Fly of the Month by J. Stockard Pro Tyer: Justin Aldrich, Haversham Co. GA, find Justin on Instagram and YouTube.

The Guides Choice series of Fly has a reputation that can easily compete with any of the old tried and true patterns. (Pheasant Tails, Hare’s Ears, and of course classic Spyder Wets for examples.)

It’s a pattern that has been done to death, understandably, and can be made to tie as easy or difficult as you choose without sacrificing production on the water if you need a quicker tie.
On a side note, it’s often I tie and fish these without a dubbed Thorax or a Flashback Wingcase. If I do this, I always use a piece of tiny flash to rib the body and wire to secure the flash. But it’s just as effective and saves massive amounts of time on the vise.

Dead drifted, Dry Dropped, Swung, Swam, Jigged, twitched, all ways to fish the Guide’s Choice series of Fly all because of the materials used.

It’s combined ingredients spell disaster for Trout. Here is my version tied with Pheasant Tail as the body instead of Hares Ear dubbing.

The Guides Choice Pheasant Tail:

•Hook: Partridge SUJ Jig hook or Kona BJH Jig Hook Barbless
•Bead: Tungsten Slotted.
•Thread: Semperfli Classic Waxed thread, 8/0 or Semperfli Nano Silk Thread 12/0.
•Hotspot: Red thread.
•Hackle: Gray Partridge with heavy markings.
•Thorax: Hareline Ice Dub, Peacock.
•Flashback Wingcase: Lateral Scale Flashabou tinsel.
•Body/Abdomen: Pheasant Tail fibers.
•Tail: Gray Partridge feather fibers.
•Rib: UTC Small Silver wire.

-Tying Recipe-

Hackle Prep.
**First, locating and preparing a hackle feather. It’s not hard, just get the bird you wanna tie with, a Partridge, Grouse, or Hen, and simply go through it looking for an appropriate size and color. Once you think you’ve found one, gently stroke the fibers back making them stand vertical to the stem and put them up to the bead on the hook. If the fibers are too long or short for your liking go back and try again. Once you find one suitable, pluck it off the bird and begin to strip the fluffy down fibers off its butt section. Set it aside for later.

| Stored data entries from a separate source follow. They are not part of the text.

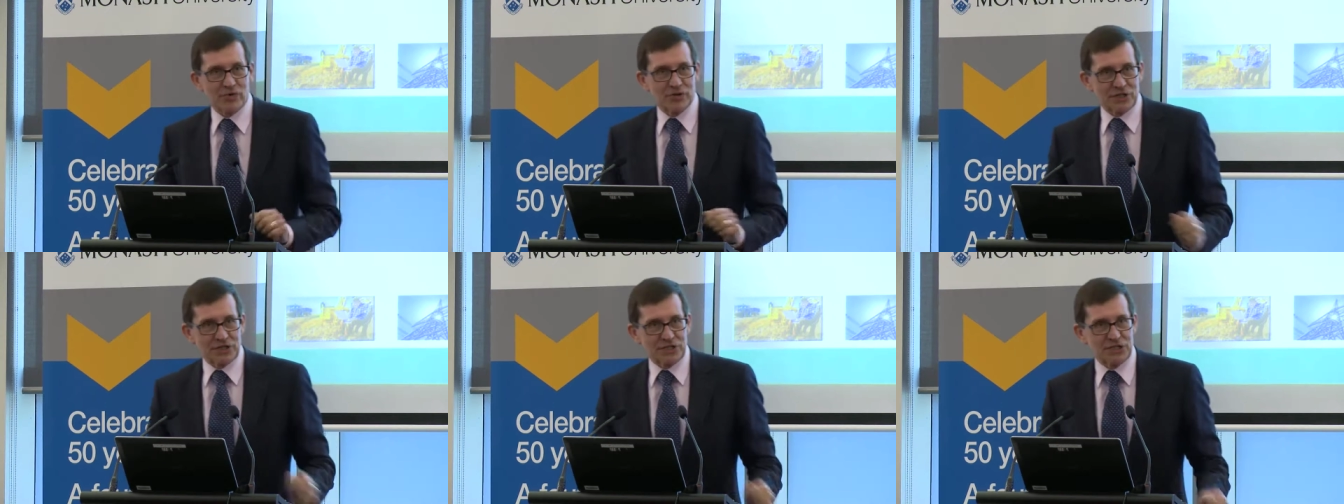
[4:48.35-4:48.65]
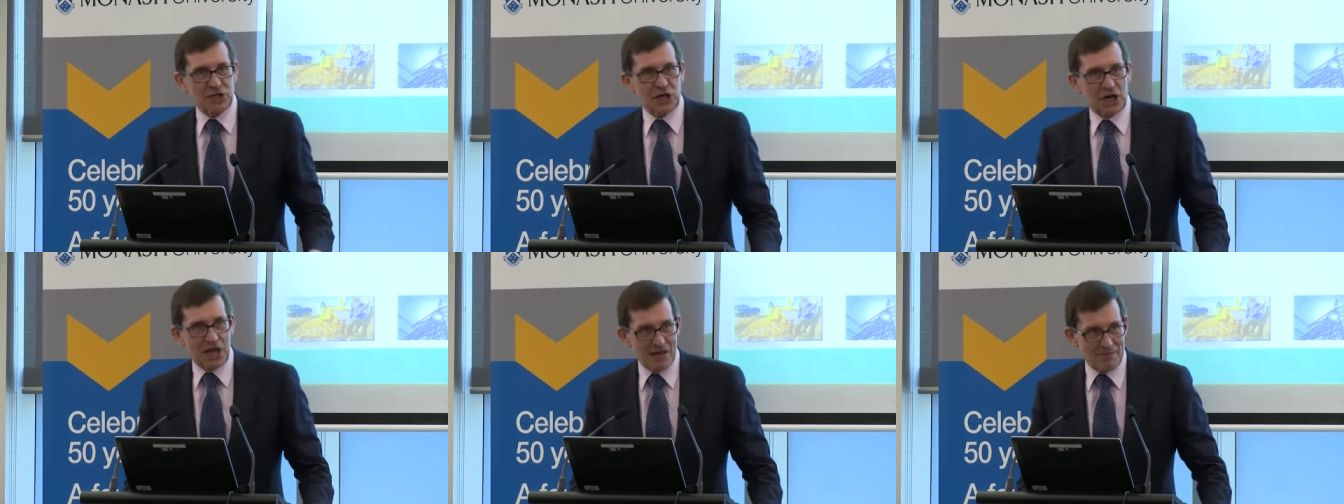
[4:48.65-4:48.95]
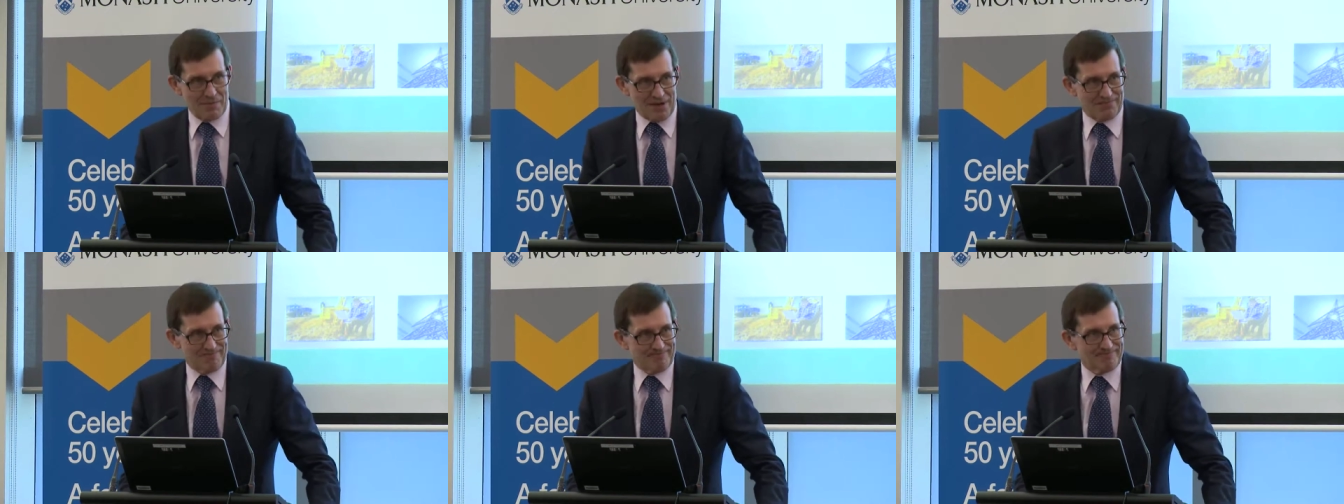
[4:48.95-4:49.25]
a
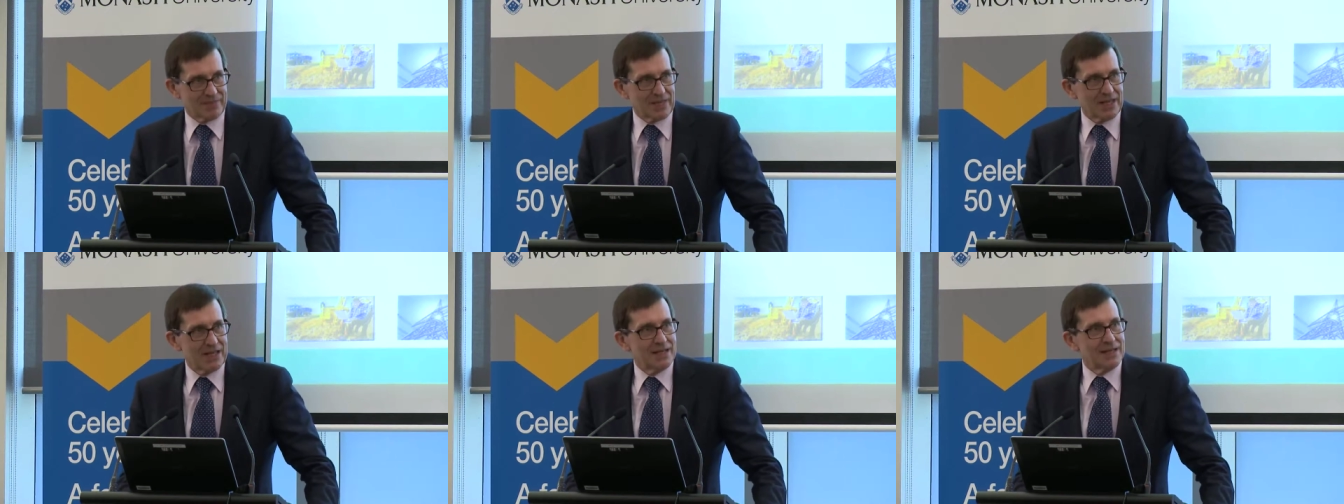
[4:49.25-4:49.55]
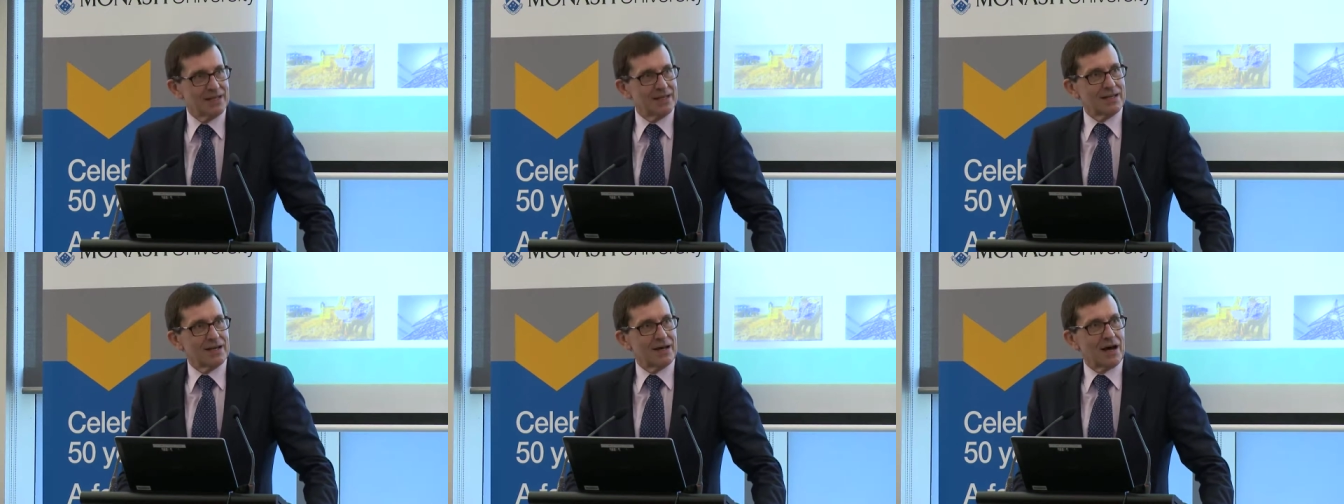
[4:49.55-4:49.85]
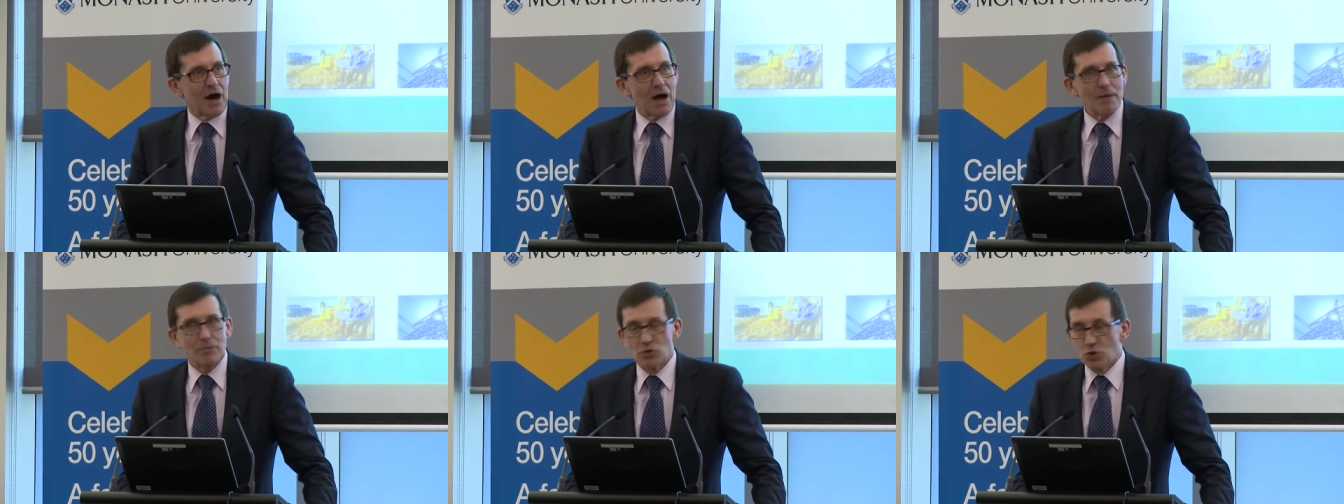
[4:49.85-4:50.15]
disclaimer.
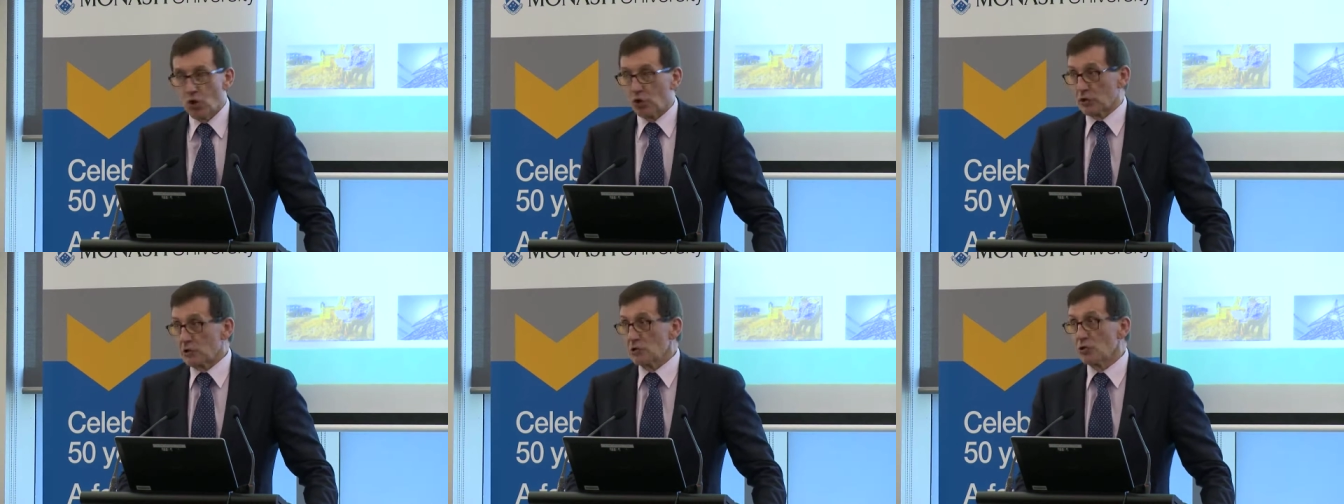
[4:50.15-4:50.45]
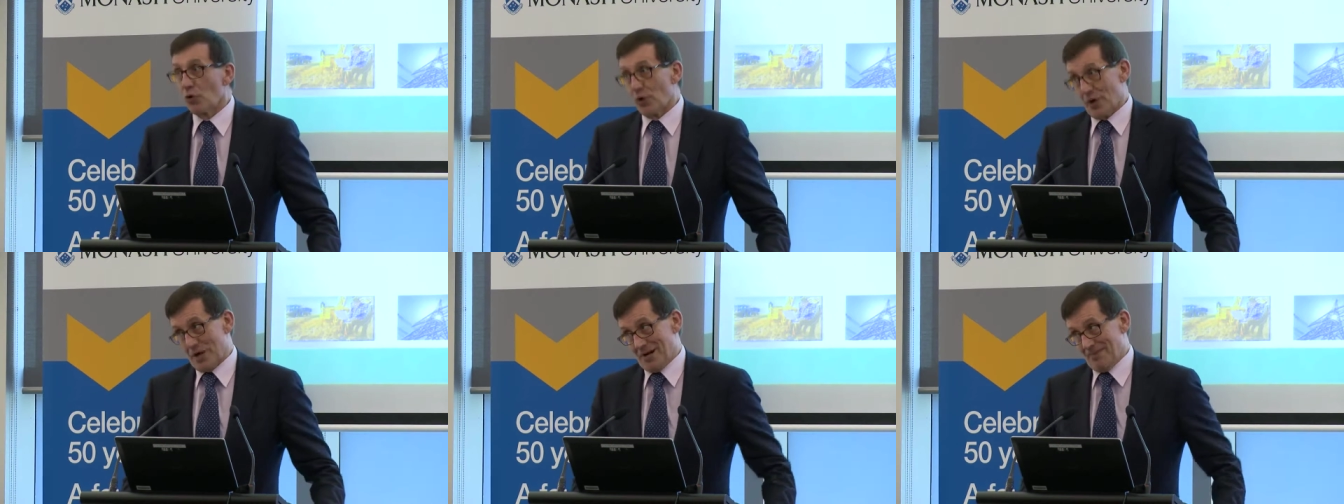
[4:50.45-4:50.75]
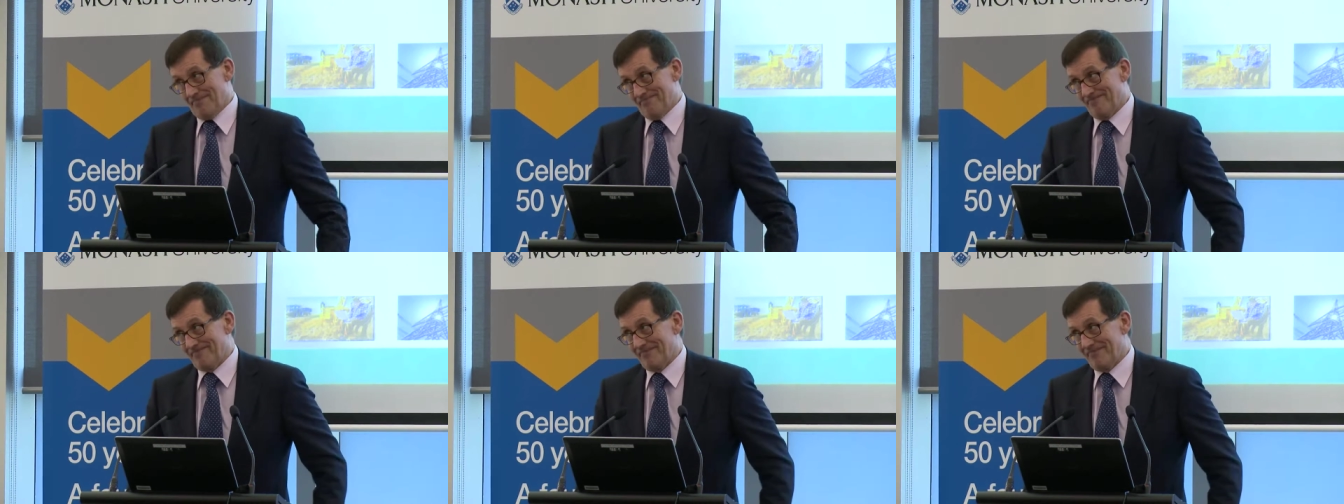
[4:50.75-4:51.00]
I'm not a lawyer.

Now seat an appropriate sized bead to the size hook you choose to tie with. In terms of metal, Tungsten is king. But feel free to brass it up.

Once the hook and bead are in the vise, attach the thread color of your choice behind the bead. I always tend to use whatever thread color I’ll use for the hotspot as my working thread.

Next, measure the tail fibers out, a shank length is always a fair length and then secure down. Now while keeping the fibers on top of the shank, continue to secure down the fibers to just before the bend of the hook.

Take the wire rib and tie it in on your side of the shank, just in front of the tail. I find tying it there helps with counter ribbing. Continue to tie and secure in the rib all the way to the bead.

Align the tips of a few Pheasant fibers and strip from the stem. Cut a millimeter or so of the brittle tips off. Tie them in on your side of the shank just behind the bead. Make a couple lose wraps down the shank and then slide the Pheasant tips into place behind the bead. No cutting excess necessary. Secure down the fibers on your side of the shank to just in front of the tail fibers. This will aid in tying a tapered underbody.

After you’ve built up a tiny taper with the thread, bring up the Pheasant Tail fibers wrapping away from you in touching turns and tie the butt ends down about 2mm behind the bead. (Just keeping space for the Thorax.) Don’t worry too much about the Thorax area, you can dub over the Pheasant Tail if it was brought up too far.

Afterwards, counter wrap the wire rib in the opposite direction you wrapped the Pheasant Tail (towards you). Secure down the wire behind the bead and worry or cut off the excess wire.
Counter ribbing does two things, first and most importantly it better secures in the Pheasant Tail fibers. Like two opposing directions creating a lock. The second thing counter wrapping does is makes the rib material itself stand out a bit more prominent instead of burying itself in the body material.

Number 2, FINAL DRAFT.

Next take a piece of your favorite flashy material, the bigger sized Lateral Scale I’ve found to be the absolute best in catching and reflecting light. Catch it in on top of the shank behind the bead. Tie it in to about 3mm or 4mm behind the bead… depending on the size of the pattern your tying, this measurement will differ greatly. If you don’t have a rotary vise, pop the fly out and make sure the flash material is centered directly on top. You know what to do if you have a rotary function so…. use it. Lol

After the flashback wingcase is secured in, go ahead and dub a tight dub noodle and create your thorax with it. Plump is good when shaping the Thorax, it makes the Flashback pop a bit more.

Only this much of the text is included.